*Instructions for the task*
An exact copy of every entry is the answer here, with no pictures.

===== Supplied information =====

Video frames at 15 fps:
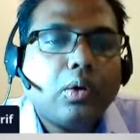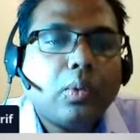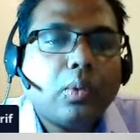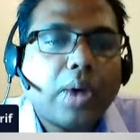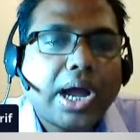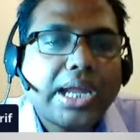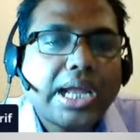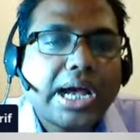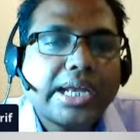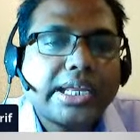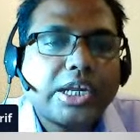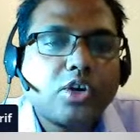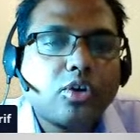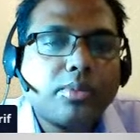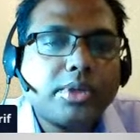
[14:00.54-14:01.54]
why our
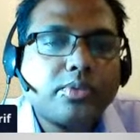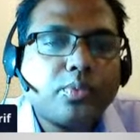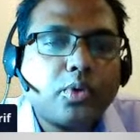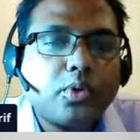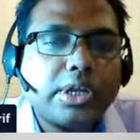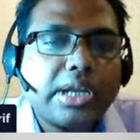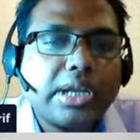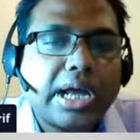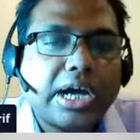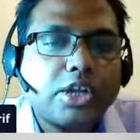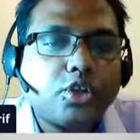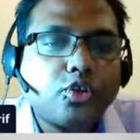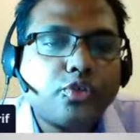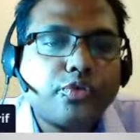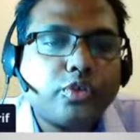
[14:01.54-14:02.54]
economics model are
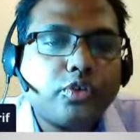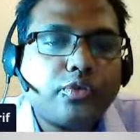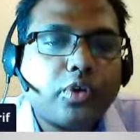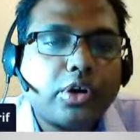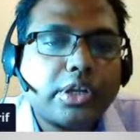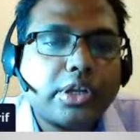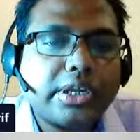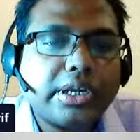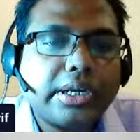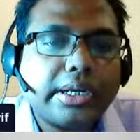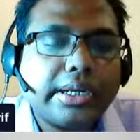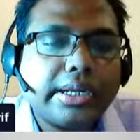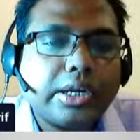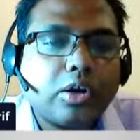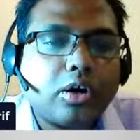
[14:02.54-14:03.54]
useful for
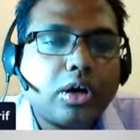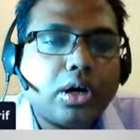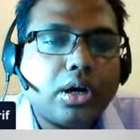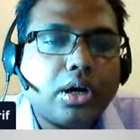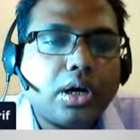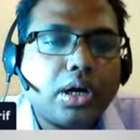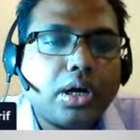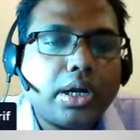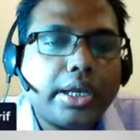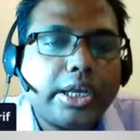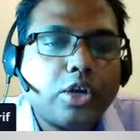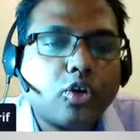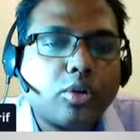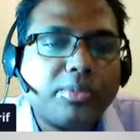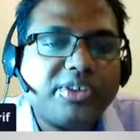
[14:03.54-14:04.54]

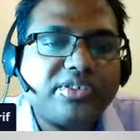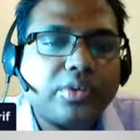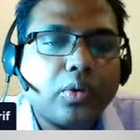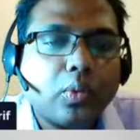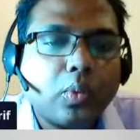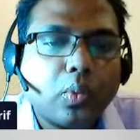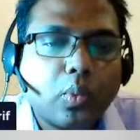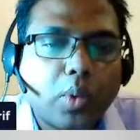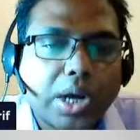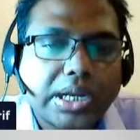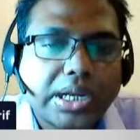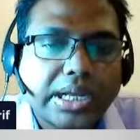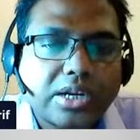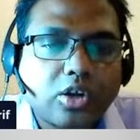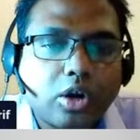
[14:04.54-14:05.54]
economists,
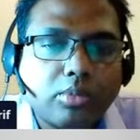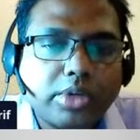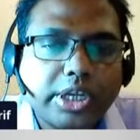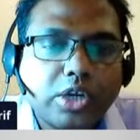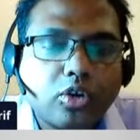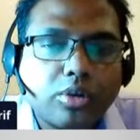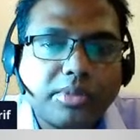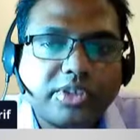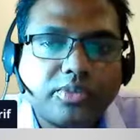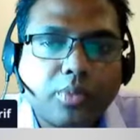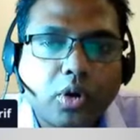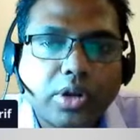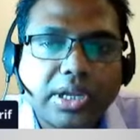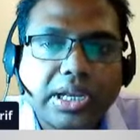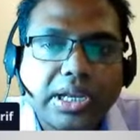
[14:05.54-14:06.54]
what are common economics
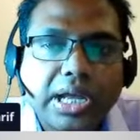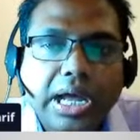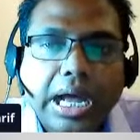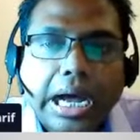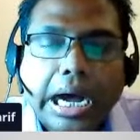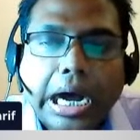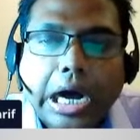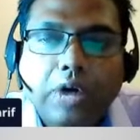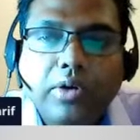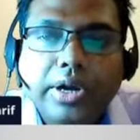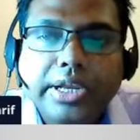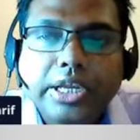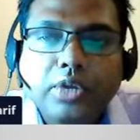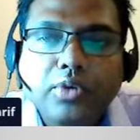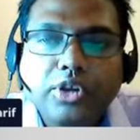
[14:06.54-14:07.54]
model, how
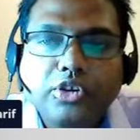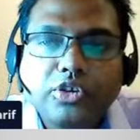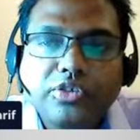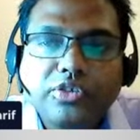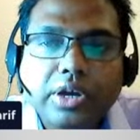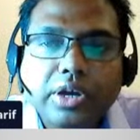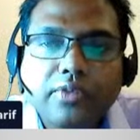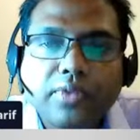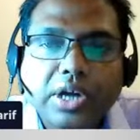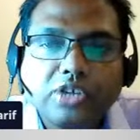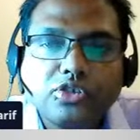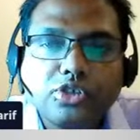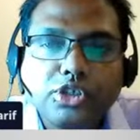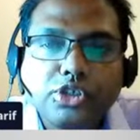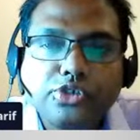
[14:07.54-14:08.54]
our equations are
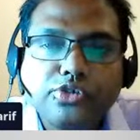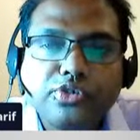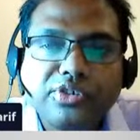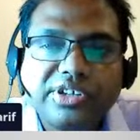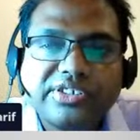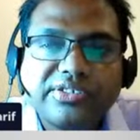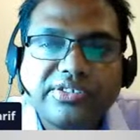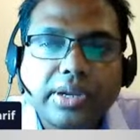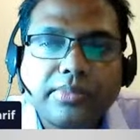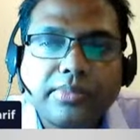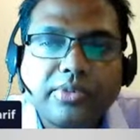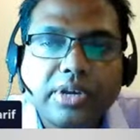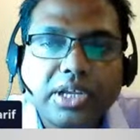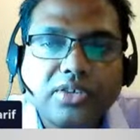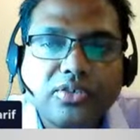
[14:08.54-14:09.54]
function used to
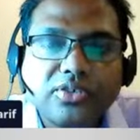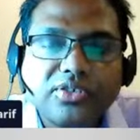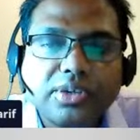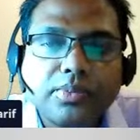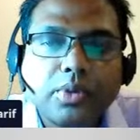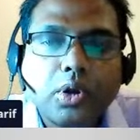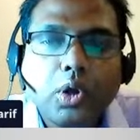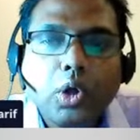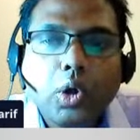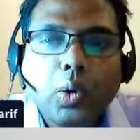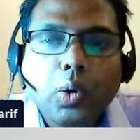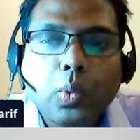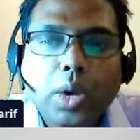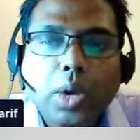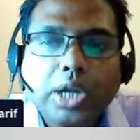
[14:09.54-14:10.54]
describe relationship,
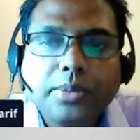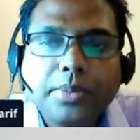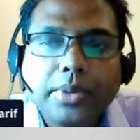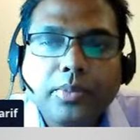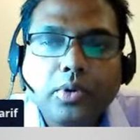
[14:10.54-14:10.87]
what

=====

*Worked solution*
Video frames at 15 fps:
[14:00.54-14:01.54]
why our
[14:01.54-14:02.54]
economics model are
[14:02.54-14:03.54]
useful for
[14:03.54-14:04.54]

[14:04.54-14:05.54]
economists,
[14:05.54-14:06.54]
what are common economics
[14:06.54-14:07.54]
model, how
[14:07.54-14:08.54]
our equations are
[14:08.54-14:09.54]
function used to
[14:09.54-14:10.54]
describe relationship,
[14:10.54-14:10.87]
what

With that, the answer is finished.